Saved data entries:
=== Begin Enclosure ===

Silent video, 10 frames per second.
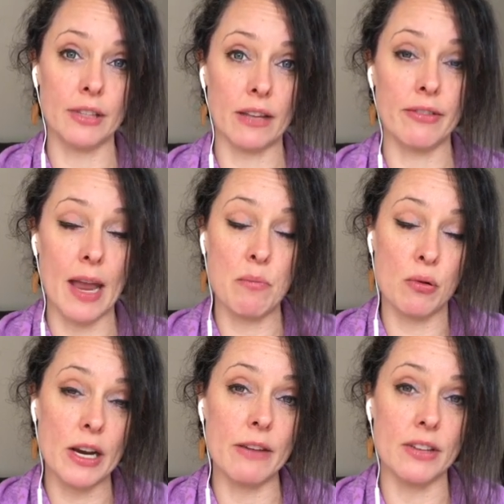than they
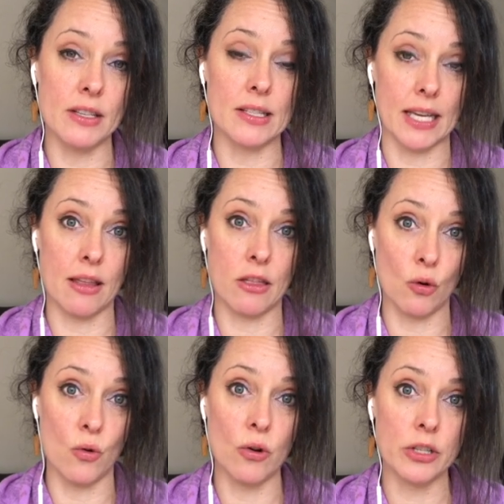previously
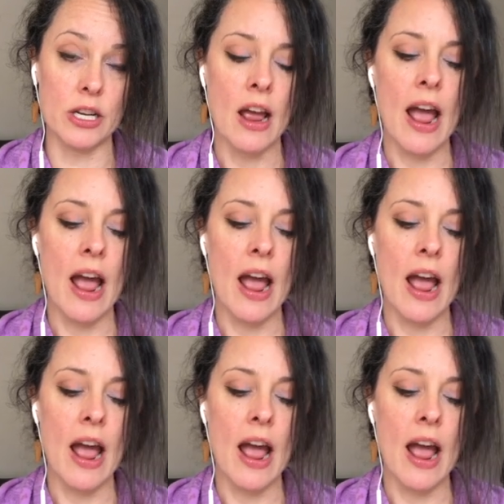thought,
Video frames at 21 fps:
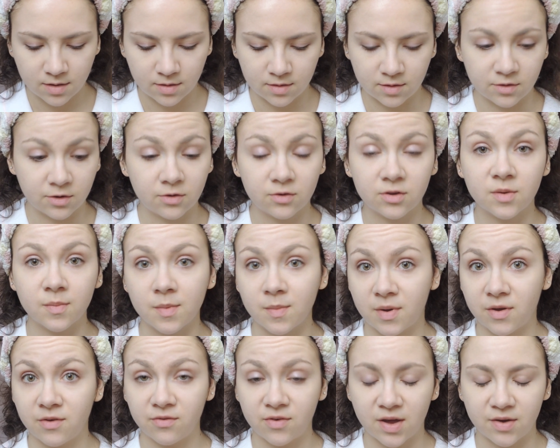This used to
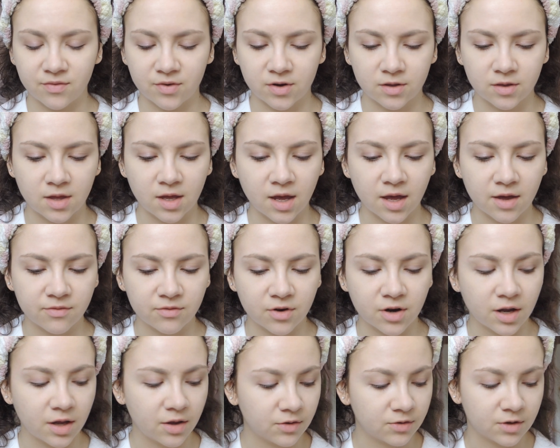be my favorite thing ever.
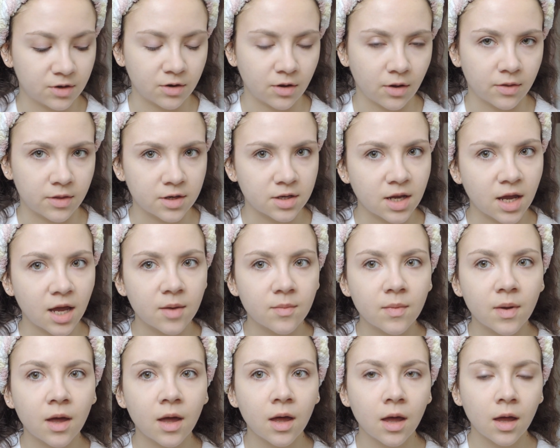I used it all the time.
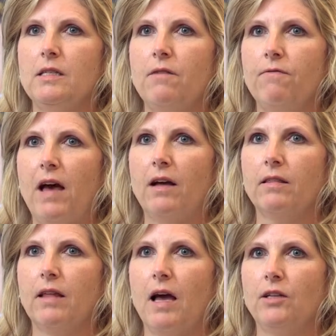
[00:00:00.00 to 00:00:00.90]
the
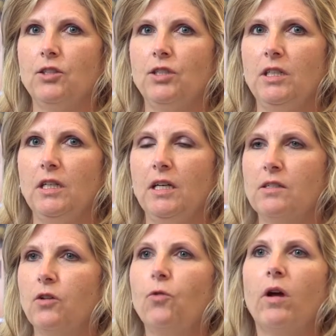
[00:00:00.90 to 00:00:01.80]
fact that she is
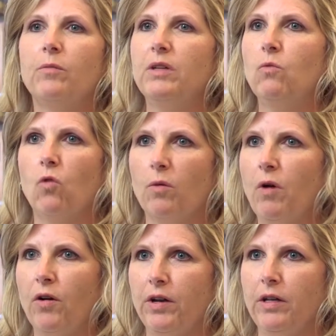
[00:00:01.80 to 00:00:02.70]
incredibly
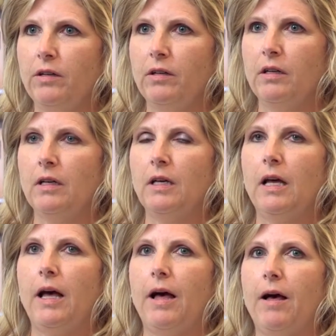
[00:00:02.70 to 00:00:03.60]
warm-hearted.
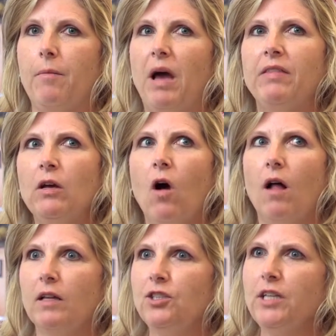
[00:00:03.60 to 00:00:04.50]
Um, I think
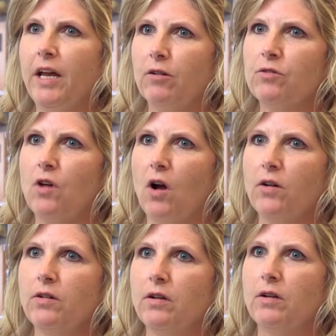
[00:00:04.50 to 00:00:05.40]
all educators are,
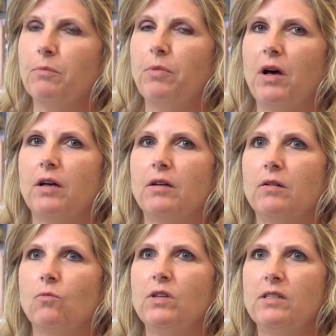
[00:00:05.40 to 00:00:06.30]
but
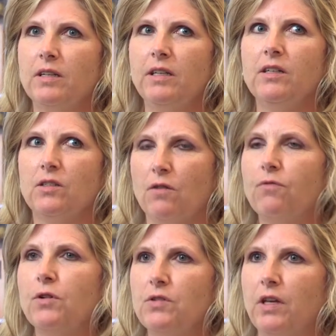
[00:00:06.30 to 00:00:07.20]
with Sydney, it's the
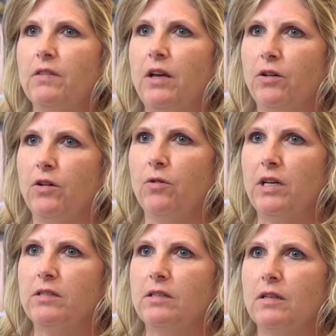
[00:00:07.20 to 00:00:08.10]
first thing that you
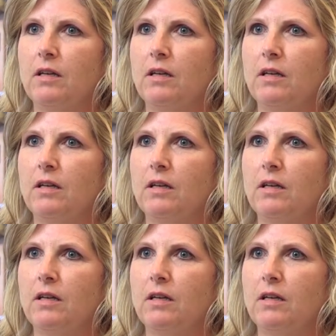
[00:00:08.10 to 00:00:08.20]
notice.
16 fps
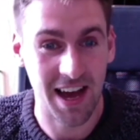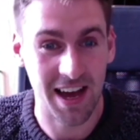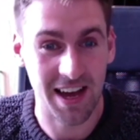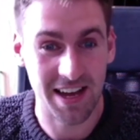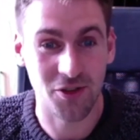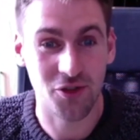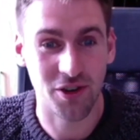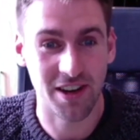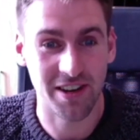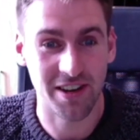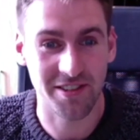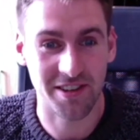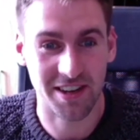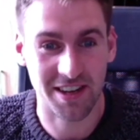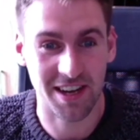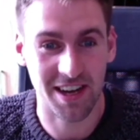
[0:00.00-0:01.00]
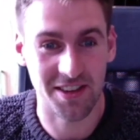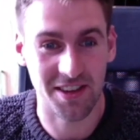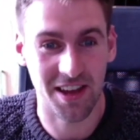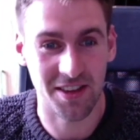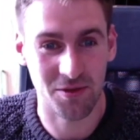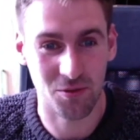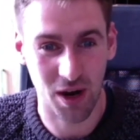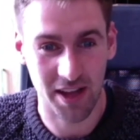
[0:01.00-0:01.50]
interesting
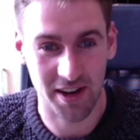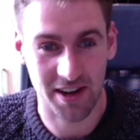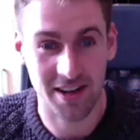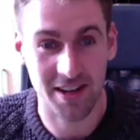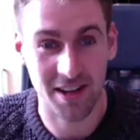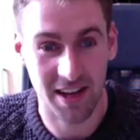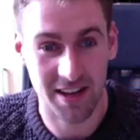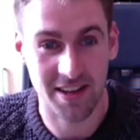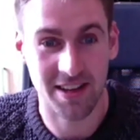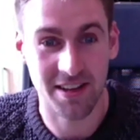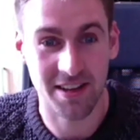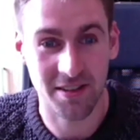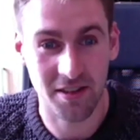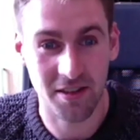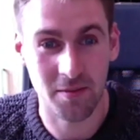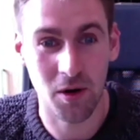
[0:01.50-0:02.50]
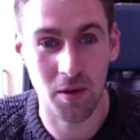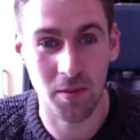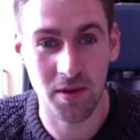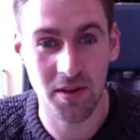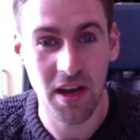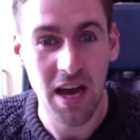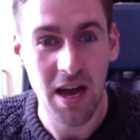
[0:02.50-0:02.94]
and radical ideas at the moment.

=== End Enclosure ===
=== Begin Enclosure ===

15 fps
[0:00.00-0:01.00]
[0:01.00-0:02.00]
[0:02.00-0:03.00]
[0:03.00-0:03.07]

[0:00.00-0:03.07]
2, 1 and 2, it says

=== End Enclosure ===
=== Begin Enclosure ===

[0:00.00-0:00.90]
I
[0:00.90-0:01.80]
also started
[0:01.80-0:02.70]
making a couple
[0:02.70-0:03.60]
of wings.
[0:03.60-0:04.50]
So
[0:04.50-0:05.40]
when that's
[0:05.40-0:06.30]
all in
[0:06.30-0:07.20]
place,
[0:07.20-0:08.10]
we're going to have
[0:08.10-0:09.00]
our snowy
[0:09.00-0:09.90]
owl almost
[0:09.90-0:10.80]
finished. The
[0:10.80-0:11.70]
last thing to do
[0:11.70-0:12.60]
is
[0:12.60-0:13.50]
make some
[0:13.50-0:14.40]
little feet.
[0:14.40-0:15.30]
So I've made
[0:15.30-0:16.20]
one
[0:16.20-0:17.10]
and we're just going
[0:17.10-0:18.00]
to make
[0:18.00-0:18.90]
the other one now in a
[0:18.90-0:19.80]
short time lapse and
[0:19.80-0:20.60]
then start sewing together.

=== End Enclosure ===

**TASK DETAILS**
Every line from the one with "[00:00:03.60 to 00:00:04.50]" through the one with "[0:01.50-0:02.50]" is to be reproduced exactly as written above, and the pictures are to be dropped.

**ANSWER BOX**
[00:00:03.60 to 00:00:04.50]
Um, I think
[00:00:04.50 to 00:00:05.40]
all educators are,
[00:00:05.40 to 00:00:06.30]
but
[00:00:06.30 to 00:00:07.20]
with Sydney, it's the
[00:00:07.20 to 00:00:08.10]
first thing that you
[00:00:08.10 to 00:00:08.20]
notice.
16 fps
[0:00.00-0:01.00]
[0:01.00-0:01.50]
interesting
[0:01.50-0:02.50]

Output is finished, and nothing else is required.